= Beginning of Section =
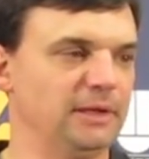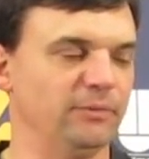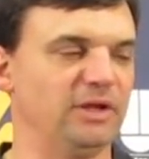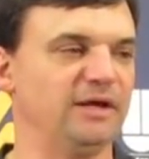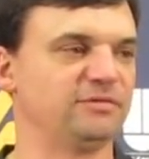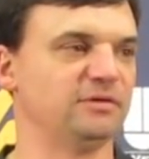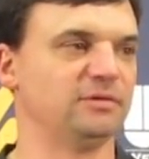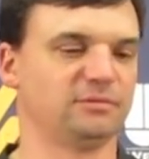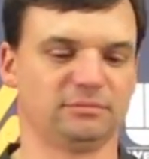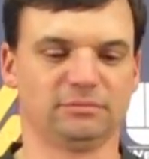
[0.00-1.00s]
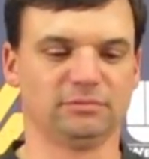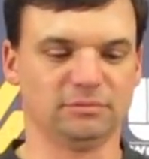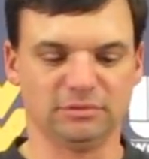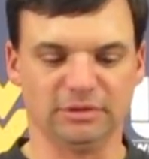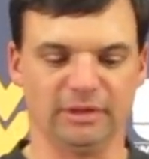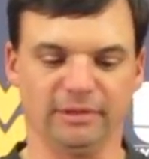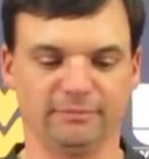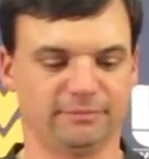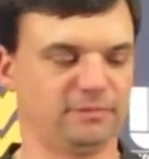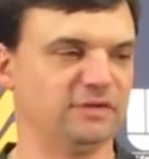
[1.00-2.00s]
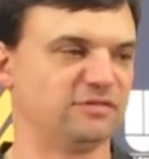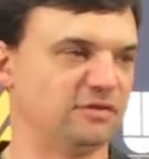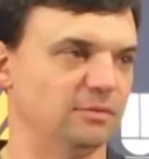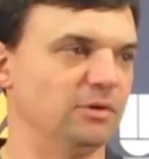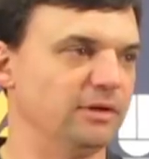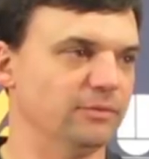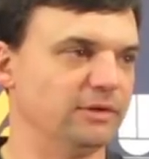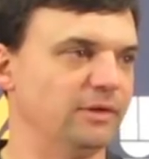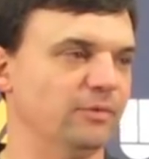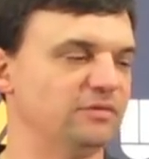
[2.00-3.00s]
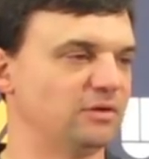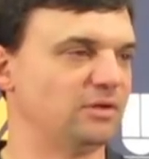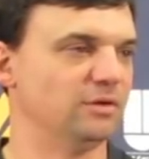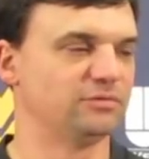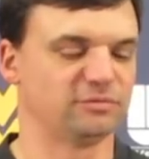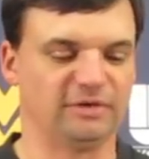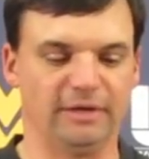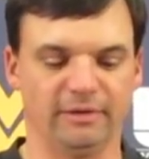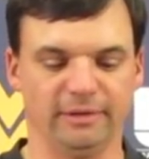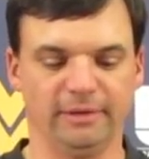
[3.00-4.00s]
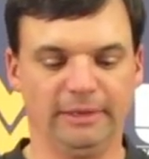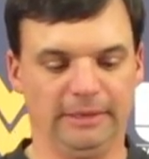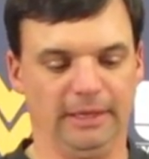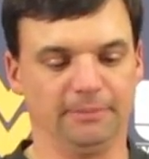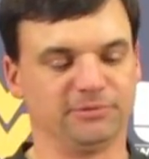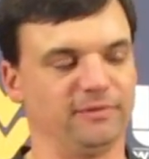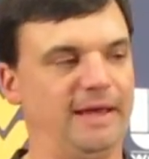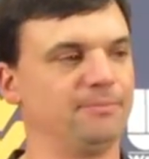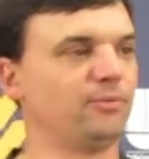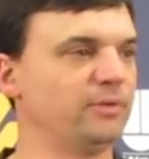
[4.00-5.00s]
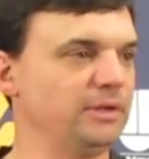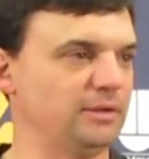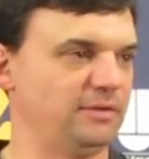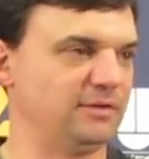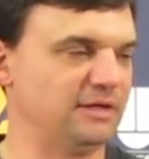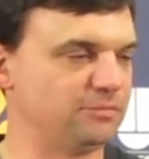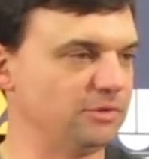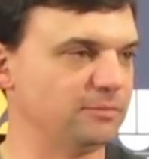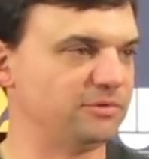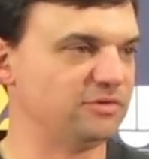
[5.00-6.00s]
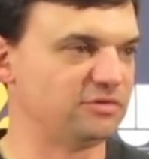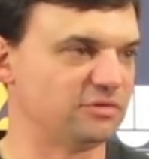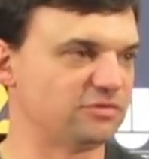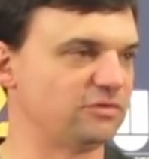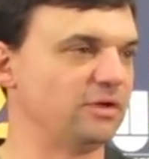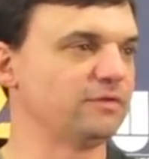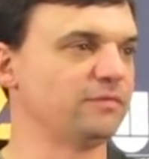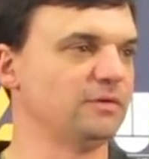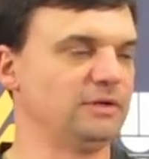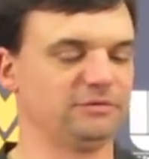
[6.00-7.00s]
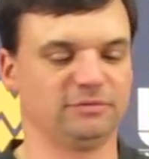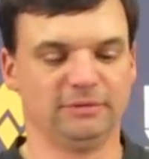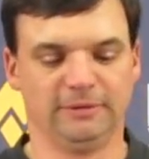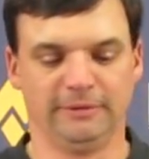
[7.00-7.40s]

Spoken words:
And we lost it considerably. It wasn't close on Saturday. Up till that point, I think that's been a position of strength for us.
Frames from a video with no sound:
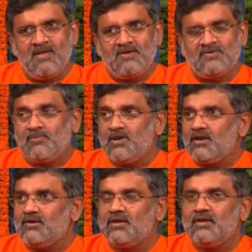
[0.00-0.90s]

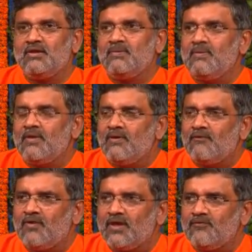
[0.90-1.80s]
Similarly,
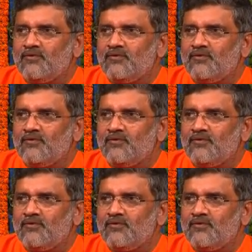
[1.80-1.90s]
when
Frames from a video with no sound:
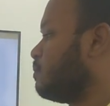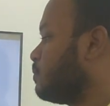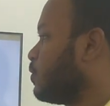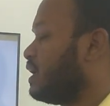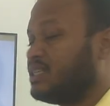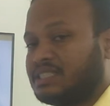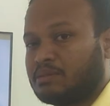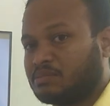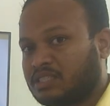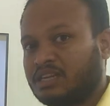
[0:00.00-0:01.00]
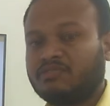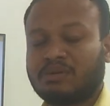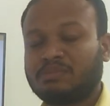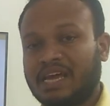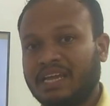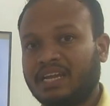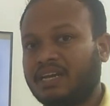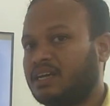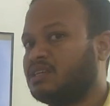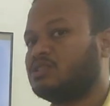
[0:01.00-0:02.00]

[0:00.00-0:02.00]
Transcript: Protect themselves from the heat.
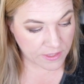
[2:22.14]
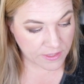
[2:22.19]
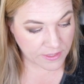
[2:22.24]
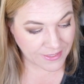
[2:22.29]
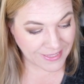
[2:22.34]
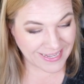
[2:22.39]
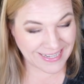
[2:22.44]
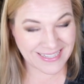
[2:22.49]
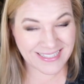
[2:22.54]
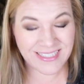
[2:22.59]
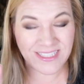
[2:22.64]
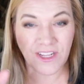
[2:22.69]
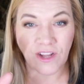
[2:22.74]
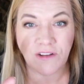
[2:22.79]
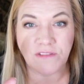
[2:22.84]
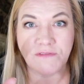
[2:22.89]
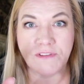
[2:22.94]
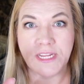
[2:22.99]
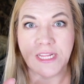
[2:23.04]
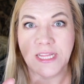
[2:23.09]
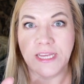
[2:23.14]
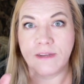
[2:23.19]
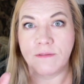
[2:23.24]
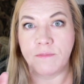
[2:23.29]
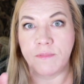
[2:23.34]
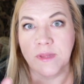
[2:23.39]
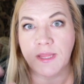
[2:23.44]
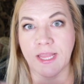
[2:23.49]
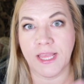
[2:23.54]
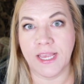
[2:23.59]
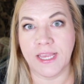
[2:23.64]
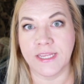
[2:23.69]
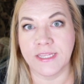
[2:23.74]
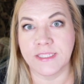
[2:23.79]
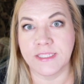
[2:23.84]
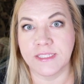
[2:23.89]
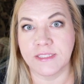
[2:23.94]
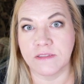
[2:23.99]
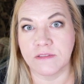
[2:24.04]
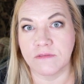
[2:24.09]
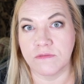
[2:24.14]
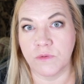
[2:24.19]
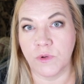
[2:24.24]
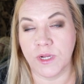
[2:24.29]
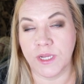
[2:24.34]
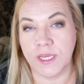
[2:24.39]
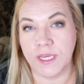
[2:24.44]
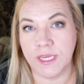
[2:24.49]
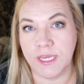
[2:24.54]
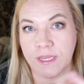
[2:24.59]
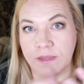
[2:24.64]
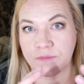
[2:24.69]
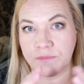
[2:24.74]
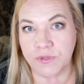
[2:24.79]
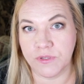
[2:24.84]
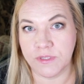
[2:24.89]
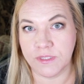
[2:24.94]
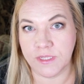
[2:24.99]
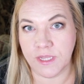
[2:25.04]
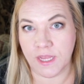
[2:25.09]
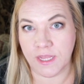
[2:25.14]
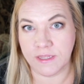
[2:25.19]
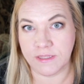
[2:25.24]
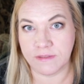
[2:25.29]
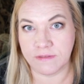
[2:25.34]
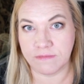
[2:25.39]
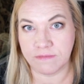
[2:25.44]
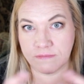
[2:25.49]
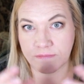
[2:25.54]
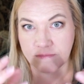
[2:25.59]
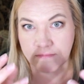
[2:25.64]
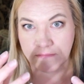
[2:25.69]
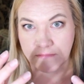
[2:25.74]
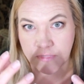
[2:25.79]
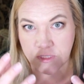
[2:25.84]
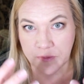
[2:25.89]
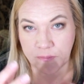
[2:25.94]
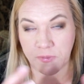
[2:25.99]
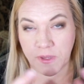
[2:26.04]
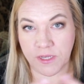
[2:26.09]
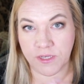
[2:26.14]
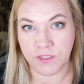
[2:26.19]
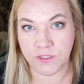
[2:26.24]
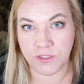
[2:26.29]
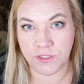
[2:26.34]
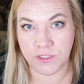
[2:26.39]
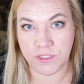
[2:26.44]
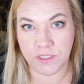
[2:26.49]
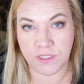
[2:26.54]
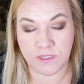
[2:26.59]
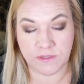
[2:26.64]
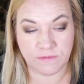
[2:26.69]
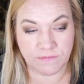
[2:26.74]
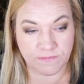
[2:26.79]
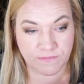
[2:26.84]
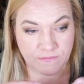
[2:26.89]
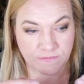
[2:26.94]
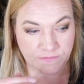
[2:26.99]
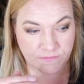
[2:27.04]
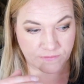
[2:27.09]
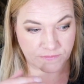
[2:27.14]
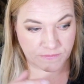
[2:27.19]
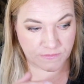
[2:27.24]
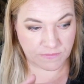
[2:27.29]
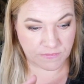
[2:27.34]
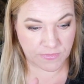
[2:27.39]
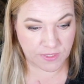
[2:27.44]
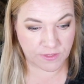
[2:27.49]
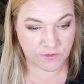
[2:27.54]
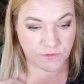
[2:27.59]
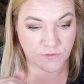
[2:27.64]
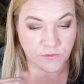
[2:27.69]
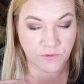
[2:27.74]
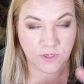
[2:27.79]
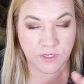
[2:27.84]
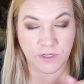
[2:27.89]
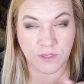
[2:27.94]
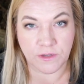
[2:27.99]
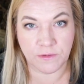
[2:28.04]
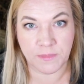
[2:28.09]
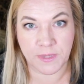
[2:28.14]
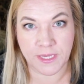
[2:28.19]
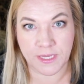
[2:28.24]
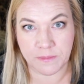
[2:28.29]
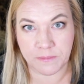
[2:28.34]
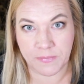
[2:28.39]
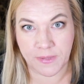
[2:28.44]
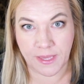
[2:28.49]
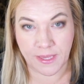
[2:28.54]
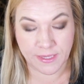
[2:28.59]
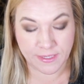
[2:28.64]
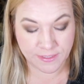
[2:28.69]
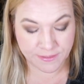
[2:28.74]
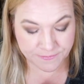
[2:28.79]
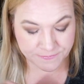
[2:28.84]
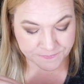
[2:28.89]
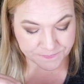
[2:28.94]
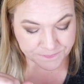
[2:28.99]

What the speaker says: there's not really a place where you can put that sponge and throw it in your makeup bag.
= End of Section =
▶ [Try it]: An exact copy of all the records, free of pictures, is the expected answer.

▶ [Output below]:
[0.00-1.00s]
[1.00-2.00s]
[2.00-3.00s]
[3.00-4.00s]
[4.00-5.00s]
[5.00-6.00s]
[6.00-7.00s]
[7.00-7.40s]

Spoken words:
And we lost it considerably. It wasn't close on Saturday. Up till that point, I think that's been a position of strength for us.
Frames from a video with no sound:
[0.00-0.90s]

[0.90-1.80s]
Similarly,
[1.80-1.90s]
when
Frames from a video with no sound:
[0:00.00-0:01.00]
[0:01.00-0:02.00]

[0:00.00-0:02.00]
Transcript: Protect themselves from the heat.
[2:22.14]
[2:22.19]
[2:22.24]
[2:22.29]
[2:22.34]
[2:22.39]
[2:22.44]
[2:22.49]
[2:22.54]
[2:22.59]
[2:22.64]
[2:22.69]
[2:22.74]
[2:22.79]
[2:22.84]
[2:22.89]
[2:22.94]
[2:22.99]
[2:23.04]
[2:23.09]
[2:23.14]
[2:23.19]
[2:23.24]
[2:23.29]
[2:23.34]
[2:23.39]
[2:23.44]
[2:23.49]
[2:23.54]
[2:23.59]
[2:23.64]
[2:23.69]
[2:23.74]
[2:23.79]
[2:23.84]
[2:23.89]
[2:23.94]
[2:23.99]
[2:24.04]
[2:24.09]
[2:24.14]
[2:24.19]
[2:24.24]
[2:24.29]
[2:24.34]
[2:24.39]
[2:24.44]
[2:24.49]
[2:24.54]
[2:24.59]
[2:24.64]
[2:24.69]
[2:24.74]
[2:24.79]
[2:24.84]
[2:24.89]
[2:24.94]
[2:24.99]
[2:25.04]
[2:25.09]
[2:25.14]
[2:25.19]
[2:25.24]
[2:25.29]
[2:25.34]
[2:25.39]
[2:25.44]
[2:25.49]
[2:25.54]
[2:25.59]
[2:25.64]
[2:25.69]
[2:25.74]
[2:25.79]
[2:25.84]
[2:25.89]
[2:25.94]
[2:25.99]
[2:26.04]
[2:26.09]
[2:26.14]
[2:26.19]
[2:26.24]
[2:26.29]
[2:26.34]
[2:26.39]
[2:26.44]
[2:26.49]
[2:26.54]
[2:26.59]
[2:26.64]
[2:26.69]
[2:26.74]
[2:26.79]
[2:26.84]
[2:26.89]
[2:26.94]
[2:26.99]
[2:27.04]
[2:27.09]
[2:27.14]
[2:27.19]
[2:27.24]
[2:27.29]
[2:27.34]
[2:27.39]
[2:27.44]
[2:27.49]
[2:27.54]
[2:27.59]
[2:27.64]
[2:27.69]
[2:27.74]
[2:27.79]
[2:27.84]
[2:27.89]
[2:27.94]
[2:27.99]
[2:28.04]
[2:28.09]
[2:28.14]
[2:28.19]
[2:28.24]
[2:28.29]
[2:28.34]
[2:28.39]
[2:28.44]
[2:28.49]
[2:28.54]
[2:28.59]
[2:28.64]
[2:28.69]
[2:28.74]
[2:28.79]
[2:28.84]
[2:28.89]
[2:28.94]
[2:28.99]

What the speaker says: there's not really a place where you can put that sponge and throw it in your makeup bag.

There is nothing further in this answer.